Monday, August 22, 2011

I've come across two interesting quotes in my reading of Agatha Christie recently. One made me giggle:
[Mrs Luxmore, a romantic widow] "How right you are. Yes, a woman knows. But I never showed him that I knew. We were Major Despard and Mrs. Luxmore to each other right up to the end. We were both determined to play the game." She was silent, lost in admiration of that noble attitude.
     "True," murmured Poirot. "One must play the cricket. As one of your poets so finely says, 'I could not love thee, dear, so much, Loved I not cricket more.'"
     "Honour," corrected Mrs. Luxmore with a slight frown.
     "Of course—of course—honour. 'Loved I not honour more.'"
So I looked up that quote:
To Lucasta, going to the Wars
Richard Lovelace. 1618–1658
Tell me not, Sweet, I am unkind,
  That from the nunnery
Of thy chaste breast and quiet mind
  To war and arms I fly.

True, a new mistress now I chase,
  The first foe in the field;
And with a stronger faith embrace
  A sword, a horse, a shield.

Yet this inconstancy is such
  As thou too shalt adore;
I could not love thee, Dear, so much,
  Loved I not Honour more.
How quaint. And what a completely foreign concept is this honour.
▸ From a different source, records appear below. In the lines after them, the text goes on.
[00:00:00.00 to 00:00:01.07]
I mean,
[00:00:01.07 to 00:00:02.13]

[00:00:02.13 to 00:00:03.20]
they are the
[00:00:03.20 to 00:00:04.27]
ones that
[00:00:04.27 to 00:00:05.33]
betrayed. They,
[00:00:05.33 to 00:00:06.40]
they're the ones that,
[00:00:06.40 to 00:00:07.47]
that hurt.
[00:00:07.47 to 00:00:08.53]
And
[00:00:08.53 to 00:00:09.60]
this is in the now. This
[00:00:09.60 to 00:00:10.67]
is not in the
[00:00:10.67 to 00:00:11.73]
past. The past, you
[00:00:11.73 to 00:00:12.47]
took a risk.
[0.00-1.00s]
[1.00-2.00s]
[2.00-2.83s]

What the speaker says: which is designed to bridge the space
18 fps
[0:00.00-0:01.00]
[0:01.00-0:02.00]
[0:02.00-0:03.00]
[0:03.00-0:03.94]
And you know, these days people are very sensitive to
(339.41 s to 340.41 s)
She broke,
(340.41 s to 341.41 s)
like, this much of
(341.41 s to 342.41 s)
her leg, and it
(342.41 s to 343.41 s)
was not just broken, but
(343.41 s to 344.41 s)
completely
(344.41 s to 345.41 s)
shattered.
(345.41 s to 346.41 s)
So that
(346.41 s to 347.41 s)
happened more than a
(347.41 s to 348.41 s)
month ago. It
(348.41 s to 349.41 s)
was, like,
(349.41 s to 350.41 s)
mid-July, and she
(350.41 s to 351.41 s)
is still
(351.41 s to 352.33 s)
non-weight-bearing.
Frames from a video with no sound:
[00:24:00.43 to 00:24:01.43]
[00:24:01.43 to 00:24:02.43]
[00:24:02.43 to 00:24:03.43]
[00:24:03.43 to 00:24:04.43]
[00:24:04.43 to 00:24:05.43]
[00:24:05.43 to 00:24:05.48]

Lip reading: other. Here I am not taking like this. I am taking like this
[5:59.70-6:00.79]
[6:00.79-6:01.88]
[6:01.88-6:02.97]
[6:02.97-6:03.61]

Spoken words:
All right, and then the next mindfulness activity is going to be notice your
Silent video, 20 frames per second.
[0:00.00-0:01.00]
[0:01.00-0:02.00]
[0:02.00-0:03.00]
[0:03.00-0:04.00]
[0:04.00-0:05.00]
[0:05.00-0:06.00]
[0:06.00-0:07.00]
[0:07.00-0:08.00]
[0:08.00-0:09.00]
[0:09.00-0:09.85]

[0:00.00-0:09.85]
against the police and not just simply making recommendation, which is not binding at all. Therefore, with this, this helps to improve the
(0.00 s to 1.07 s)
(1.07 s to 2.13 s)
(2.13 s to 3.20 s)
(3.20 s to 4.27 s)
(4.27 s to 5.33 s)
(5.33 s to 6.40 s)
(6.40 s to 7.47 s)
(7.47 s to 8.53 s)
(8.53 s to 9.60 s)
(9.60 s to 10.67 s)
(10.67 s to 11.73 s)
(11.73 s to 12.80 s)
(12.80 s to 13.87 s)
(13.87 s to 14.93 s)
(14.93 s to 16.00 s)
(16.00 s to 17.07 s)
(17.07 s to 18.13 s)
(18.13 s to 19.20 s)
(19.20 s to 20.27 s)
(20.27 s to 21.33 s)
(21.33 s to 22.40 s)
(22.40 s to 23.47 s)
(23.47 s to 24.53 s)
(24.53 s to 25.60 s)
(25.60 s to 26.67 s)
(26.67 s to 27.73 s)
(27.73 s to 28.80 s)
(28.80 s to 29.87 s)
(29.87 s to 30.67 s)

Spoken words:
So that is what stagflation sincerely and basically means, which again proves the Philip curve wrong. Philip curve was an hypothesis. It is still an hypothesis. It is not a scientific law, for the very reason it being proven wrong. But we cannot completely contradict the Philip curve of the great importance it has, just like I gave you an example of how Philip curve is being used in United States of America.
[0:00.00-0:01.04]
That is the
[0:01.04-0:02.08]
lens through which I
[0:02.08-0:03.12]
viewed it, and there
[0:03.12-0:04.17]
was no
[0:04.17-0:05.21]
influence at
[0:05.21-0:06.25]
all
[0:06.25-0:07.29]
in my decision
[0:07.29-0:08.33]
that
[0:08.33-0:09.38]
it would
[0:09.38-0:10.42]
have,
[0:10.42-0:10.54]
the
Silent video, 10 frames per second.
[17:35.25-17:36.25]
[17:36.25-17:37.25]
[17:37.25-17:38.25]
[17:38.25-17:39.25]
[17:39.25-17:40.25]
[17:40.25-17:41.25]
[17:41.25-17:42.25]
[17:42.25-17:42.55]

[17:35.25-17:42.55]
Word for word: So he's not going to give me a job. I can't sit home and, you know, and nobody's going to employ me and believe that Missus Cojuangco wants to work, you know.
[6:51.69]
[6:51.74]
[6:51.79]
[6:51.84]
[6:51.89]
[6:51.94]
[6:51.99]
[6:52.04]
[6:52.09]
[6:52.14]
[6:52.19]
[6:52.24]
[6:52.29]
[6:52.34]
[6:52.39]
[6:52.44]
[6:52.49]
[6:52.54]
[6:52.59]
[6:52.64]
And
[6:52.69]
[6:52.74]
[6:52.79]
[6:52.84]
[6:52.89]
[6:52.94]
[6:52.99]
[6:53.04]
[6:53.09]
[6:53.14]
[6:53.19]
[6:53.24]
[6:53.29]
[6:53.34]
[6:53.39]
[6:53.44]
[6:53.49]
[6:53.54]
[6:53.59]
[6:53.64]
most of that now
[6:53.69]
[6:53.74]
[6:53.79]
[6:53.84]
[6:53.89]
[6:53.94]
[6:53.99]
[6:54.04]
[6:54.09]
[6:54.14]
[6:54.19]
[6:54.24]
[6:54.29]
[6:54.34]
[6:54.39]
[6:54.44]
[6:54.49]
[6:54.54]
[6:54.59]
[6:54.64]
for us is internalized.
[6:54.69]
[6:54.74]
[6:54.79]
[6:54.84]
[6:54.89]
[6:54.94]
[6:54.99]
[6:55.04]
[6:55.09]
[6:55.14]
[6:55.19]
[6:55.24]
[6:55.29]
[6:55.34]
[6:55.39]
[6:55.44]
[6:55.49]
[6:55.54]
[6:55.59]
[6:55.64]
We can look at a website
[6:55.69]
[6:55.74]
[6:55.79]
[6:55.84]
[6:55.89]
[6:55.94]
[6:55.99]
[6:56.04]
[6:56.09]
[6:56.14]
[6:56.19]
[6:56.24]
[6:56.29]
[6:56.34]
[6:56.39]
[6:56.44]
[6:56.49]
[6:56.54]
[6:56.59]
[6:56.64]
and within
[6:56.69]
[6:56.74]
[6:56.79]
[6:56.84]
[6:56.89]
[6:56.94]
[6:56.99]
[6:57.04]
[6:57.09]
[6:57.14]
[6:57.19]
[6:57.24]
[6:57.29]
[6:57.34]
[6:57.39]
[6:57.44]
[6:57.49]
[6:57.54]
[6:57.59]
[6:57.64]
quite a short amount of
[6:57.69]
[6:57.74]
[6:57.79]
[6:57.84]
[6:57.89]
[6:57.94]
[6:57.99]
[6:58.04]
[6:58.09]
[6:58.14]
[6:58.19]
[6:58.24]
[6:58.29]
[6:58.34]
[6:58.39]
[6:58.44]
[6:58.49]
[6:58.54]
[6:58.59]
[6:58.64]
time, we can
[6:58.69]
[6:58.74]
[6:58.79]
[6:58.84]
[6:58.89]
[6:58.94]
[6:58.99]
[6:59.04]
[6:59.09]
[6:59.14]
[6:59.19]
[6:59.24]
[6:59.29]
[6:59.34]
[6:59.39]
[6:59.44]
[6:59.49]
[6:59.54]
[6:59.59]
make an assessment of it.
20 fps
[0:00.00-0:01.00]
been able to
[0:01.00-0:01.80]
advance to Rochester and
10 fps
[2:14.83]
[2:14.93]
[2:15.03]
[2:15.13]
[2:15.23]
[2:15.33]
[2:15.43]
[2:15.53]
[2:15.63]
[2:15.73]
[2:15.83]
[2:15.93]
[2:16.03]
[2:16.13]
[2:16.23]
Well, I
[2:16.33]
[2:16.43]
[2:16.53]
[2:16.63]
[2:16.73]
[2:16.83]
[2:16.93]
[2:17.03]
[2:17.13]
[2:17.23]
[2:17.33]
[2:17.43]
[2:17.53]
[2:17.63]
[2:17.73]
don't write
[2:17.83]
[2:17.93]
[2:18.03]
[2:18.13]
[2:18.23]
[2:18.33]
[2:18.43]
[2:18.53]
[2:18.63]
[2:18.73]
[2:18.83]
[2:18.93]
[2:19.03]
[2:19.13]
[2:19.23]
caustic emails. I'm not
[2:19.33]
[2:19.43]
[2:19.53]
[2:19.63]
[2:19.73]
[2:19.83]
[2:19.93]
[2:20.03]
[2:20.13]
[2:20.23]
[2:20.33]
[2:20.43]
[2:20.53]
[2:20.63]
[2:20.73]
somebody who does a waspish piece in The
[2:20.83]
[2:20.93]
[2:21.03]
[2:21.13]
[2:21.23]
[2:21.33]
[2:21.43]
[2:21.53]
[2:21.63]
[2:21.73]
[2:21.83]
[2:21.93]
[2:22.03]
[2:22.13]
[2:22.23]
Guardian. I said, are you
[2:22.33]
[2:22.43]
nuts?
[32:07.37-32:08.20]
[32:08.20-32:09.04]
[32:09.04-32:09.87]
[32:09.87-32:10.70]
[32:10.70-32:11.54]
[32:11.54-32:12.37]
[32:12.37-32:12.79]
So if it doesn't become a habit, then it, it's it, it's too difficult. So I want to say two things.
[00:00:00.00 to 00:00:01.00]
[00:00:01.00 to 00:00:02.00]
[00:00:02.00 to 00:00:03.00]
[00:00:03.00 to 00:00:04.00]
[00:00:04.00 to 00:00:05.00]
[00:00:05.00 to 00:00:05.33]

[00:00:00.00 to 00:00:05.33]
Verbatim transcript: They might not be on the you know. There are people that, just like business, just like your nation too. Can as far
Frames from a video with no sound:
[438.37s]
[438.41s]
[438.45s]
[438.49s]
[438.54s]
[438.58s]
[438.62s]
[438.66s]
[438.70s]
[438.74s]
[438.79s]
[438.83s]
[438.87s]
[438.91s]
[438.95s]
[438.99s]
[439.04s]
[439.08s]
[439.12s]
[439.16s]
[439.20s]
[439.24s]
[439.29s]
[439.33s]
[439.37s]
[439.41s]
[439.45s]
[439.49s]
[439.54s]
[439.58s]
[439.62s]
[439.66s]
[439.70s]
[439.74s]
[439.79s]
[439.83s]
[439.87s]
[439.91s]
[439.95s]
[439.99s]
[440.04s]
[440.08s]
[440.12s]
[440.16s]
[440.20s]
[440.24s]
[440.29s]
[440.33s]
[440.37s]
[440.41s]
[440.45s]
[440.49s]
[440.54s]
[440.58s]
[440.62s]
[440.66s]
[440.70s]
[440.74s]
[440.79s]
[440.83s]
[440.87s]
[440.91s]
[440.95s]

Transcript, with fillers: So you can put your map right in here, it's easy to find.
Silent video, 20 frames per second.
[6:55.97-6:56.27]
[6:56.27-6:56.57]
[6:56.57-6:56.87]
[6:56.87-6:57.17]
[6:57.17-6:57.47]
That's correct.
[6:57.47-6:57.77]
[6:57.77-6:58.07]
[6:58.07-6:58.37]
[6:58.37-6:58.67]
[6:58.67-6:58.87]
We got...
The other quote is from a Tommy and Tuppence book, and they quote a woman called Nurse Edith Cavell, who was executed by firing squad for smuggling hundreds of soldiers out of Germany in WW1, and said something like "Patriotism is not enough. I must have no hatred in my heart." Kind of like a more noble and tragic Nancy Wake. Edith and Nancy are two of my favourite girl names. I don't really understand the quote but I'm pleased I looked it up and discovered such a brave woman.